Find the line containing "[0:00.90-0:01.80]", then print it and each following line through the end of the records, exactly and with nothing added; leave out any pictures.

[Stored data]
——————————
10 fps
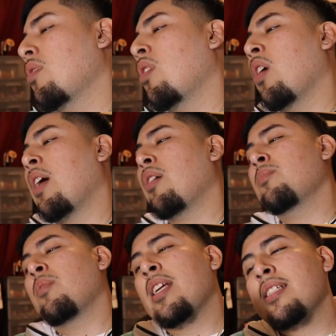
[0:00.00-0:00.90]
So that
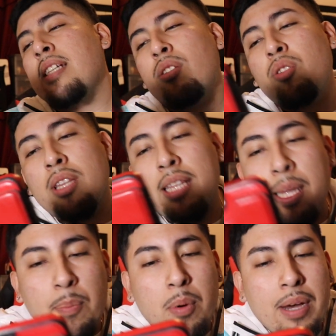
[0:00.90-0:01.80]
was Mujeres de tu
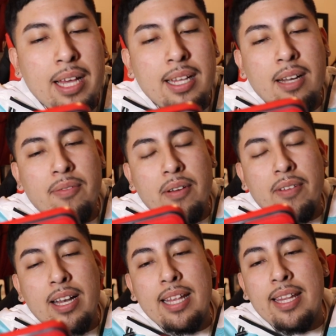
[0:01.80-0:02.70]
tipo by Adriel
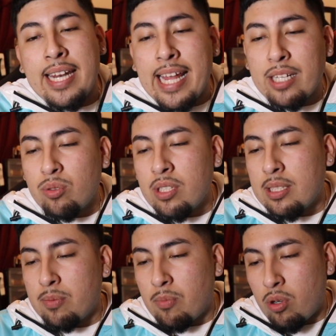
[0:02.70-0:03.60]
Favela. The next one
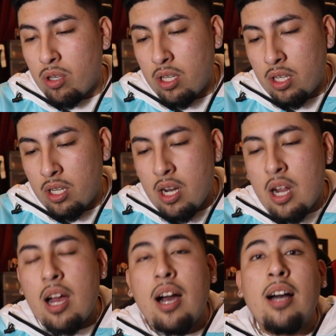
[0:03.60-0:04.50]
is more
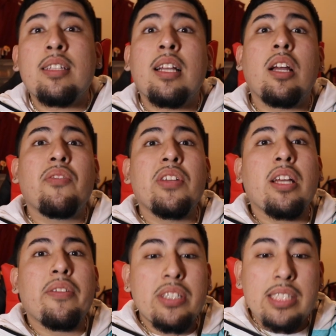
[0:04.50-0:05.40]
on the
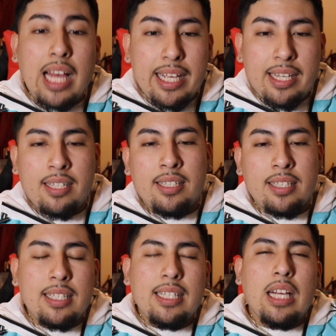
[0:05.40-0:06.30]
lovey-dovey side.
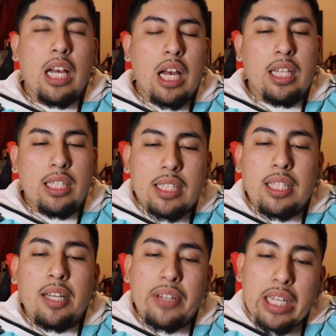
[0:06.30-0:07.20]

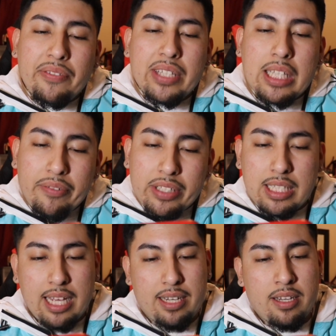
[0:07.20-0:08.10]
Lovey-lovey-dovey
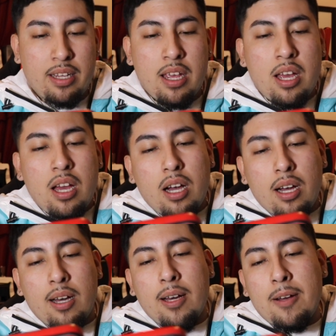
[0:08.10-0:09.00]
side.
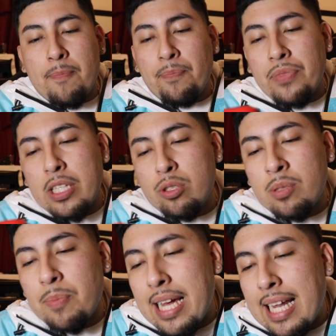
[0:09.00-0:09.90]
This
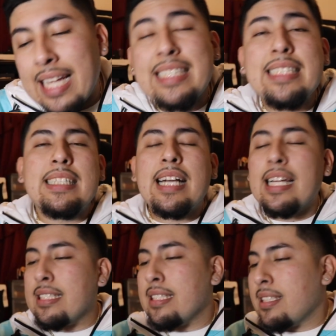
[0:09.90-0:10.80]
one's by
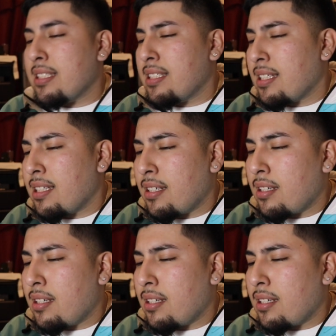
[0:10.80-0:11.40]
Alexis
——————————
▸ **SOLUTION BELOW**
[0:00.90-0:01.80]
was Mujeres de tu
[0:01.80-0:02.70]
tipo by Adriel
[0:02.70-0:03.60]
Favela. The next one
[0:03.60-0:04.50]
is more
[0:04.50-0:05.40]
on the
[0:05.40-0:06.30]
lovey-dovey side.
[0:06.30-0:07.20]

[0:07.20-0:08.10]
Lovey-lovey-dovey
[0:08.10-0:09.00]
side.
[0:09.00-0:09.90]
This
[0:09.90-0:10.80]
one's by
[0:10.80-0:11.40]
Alexis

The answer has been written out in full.